Retailers shouldn’t ignore their existing shoppers during this process, even if some haven’t been making the same volume of purchases. The same outreach that builds loyalty with newcomers can also maintain engagement with existing e-Commerce shoppers who have temporarily reduced their purchases or aren’t comfortable shopping under the current circumstances.

“Those customers didn’t go anywhere,” said Gruzbarg. “Our clients are attracting new customers, but also making sure they keep older customer engaged. They realize that the biggest asset is their customer base, because this is the driver of their success. Some of our omnichannel clients are focusing on strategies to reach out to those who didn’t make the shift online.

A strong engagement strategy also can turn those former brick-and-mortar-only customers into omnichannel shoppers. Replicating in-store associate interactions through offerings such as online appointments can keep customers who miss the physical shopping experience engaged, while simultaneously showing a retailer’s new customers the level of service they can expect from their new shopping destination.

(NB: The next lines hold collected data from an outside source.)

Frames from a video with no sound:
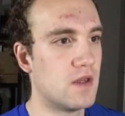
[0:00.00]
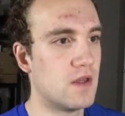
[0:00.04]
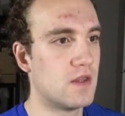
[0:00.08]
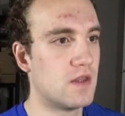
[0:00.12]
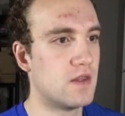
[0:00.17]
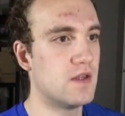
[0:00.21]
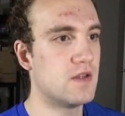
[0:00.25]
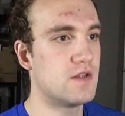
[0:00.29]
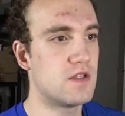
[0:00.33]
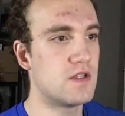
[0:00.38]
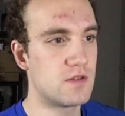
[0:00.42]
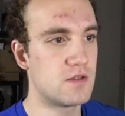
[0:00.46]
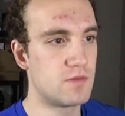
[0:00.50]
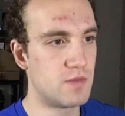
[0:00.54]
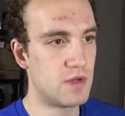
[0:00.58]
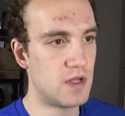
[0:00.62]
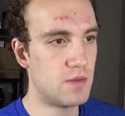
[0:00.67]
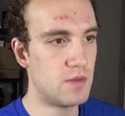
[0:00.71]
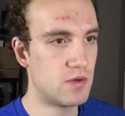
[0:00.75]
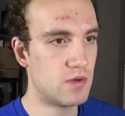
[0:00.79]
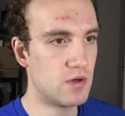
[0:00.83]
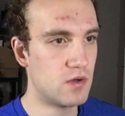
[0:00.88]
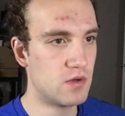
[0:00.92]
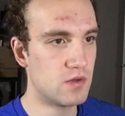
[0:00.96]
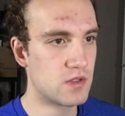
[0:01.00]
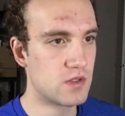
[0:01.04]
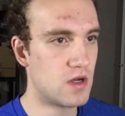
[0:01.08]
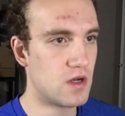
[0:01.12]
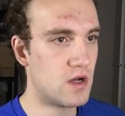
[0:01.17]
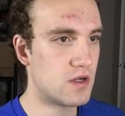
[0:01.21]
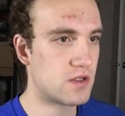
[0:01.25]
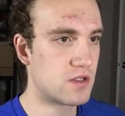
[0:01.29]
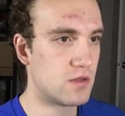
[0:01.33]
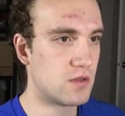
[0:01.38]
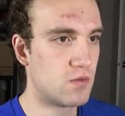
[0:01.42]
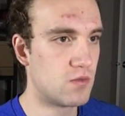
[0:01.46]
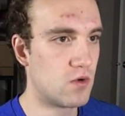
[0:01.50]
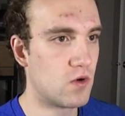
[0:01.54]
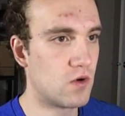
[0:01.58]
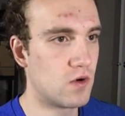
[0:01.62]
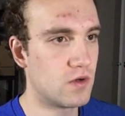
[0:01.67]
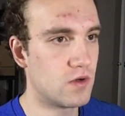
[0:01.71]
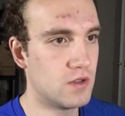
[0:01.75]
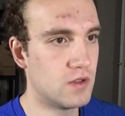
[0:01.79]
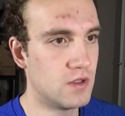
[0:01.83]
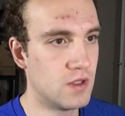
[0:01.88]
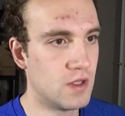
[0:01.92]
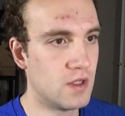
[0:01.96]
This is BPro's auction
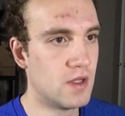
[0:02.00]
portal.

Retailers also should be aware of how various demographics are engaging with them online. For instance, older shoppers are watching more beauty tutorials, and their expectations may differ from tutorials’ traditional audience of younger customers. Retailers need to rethink the user experience to make sure this valuable messaging applies to all potential customers, regardless of age.

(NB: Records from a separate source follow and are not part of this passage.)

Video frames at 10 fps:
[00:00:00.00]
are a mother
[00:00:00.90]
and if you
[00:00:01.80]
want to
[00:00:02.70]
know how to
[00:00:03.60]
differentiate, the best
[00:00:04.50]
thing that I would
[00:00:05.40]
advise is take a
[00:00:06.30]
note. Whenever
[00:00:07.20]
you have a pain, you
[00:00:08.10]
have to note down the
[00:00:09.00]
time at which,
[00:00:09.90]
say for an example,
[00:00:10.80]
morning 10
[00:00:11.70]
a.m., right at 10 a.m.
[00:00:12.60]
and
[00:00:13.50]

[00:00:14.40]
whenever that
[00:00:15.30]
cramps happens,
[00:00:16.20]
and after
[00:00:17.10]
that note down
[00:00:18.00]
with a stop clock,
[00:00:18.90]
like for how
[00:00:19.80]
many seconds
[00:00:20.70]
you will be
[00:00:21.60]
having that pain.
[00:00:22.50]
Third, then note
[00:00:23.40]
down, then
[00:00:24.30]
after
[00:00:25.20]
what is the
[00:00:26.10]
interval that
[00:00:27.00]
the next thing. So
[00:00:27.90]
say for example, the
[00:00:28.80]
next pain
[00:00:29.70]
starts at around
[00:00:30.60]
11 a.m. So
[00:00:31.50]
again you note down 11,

“It’s about education and engagement,” said Gruzbarg. “My 17-year-old daughter is so much more proficient in makeup and everything that has to do with skincare, just because she grew up when that was ubiquitous — it’s second nature. For me it will not be as easy, so making it a little more educational, showing how and where and when to use these tools, can help engage with my demographic.”

Retailers Should Remain Themselves, Even As The World Changes

Both the retention of existing shoppers and the cultivation of new customers start from the same source: a strong, consistent voice. The pandemic has changed the way people shop, and Gruzbarg expects some of these new habits to become permanent, but launching curbside pickup or online appointments doesn’t make retailers a different company from when this started.

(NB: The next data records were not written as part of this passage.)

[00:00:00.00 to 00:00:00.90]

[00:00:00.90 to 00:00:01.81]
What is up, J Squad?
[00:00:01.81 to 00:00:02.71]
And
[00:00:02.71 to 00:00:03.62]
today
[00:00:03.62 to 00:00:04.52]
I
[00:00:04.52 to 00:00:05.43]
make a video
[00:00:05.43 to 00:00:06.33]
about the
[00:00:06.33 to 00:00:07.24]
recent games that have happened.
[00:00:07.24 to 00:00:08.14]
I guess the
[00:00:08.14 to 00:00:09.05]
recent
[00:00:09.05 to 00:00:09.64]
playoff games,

“We have a client with a very outgoing, cheerful and distinctive personality and voice, and when the crisis started, they were struggling with the right message and tone for some of their creatives and messaging, and they did not get the engagement they were looking for,” said Gruzbarg. “They asked customers to fill out a survey, and got an overwhelming response saying, ‘Stay true to who you are, I subscribe to your emails because they’re a dose of sunshine and cheerfulness.’ I wouldn’t base it on income brackets or age groups — listen to your consumers and give them what they want.

A retailers’ voice is entirely its own, and how they express it will differ from company to company. Some of ActionIQ’s clients have used email marketing as an avenue for storytelling, while others have connected to their customers with virtual happy hours. The key is to understand your customer base, both new and existing, and appeal to them in ways that align with your overall message.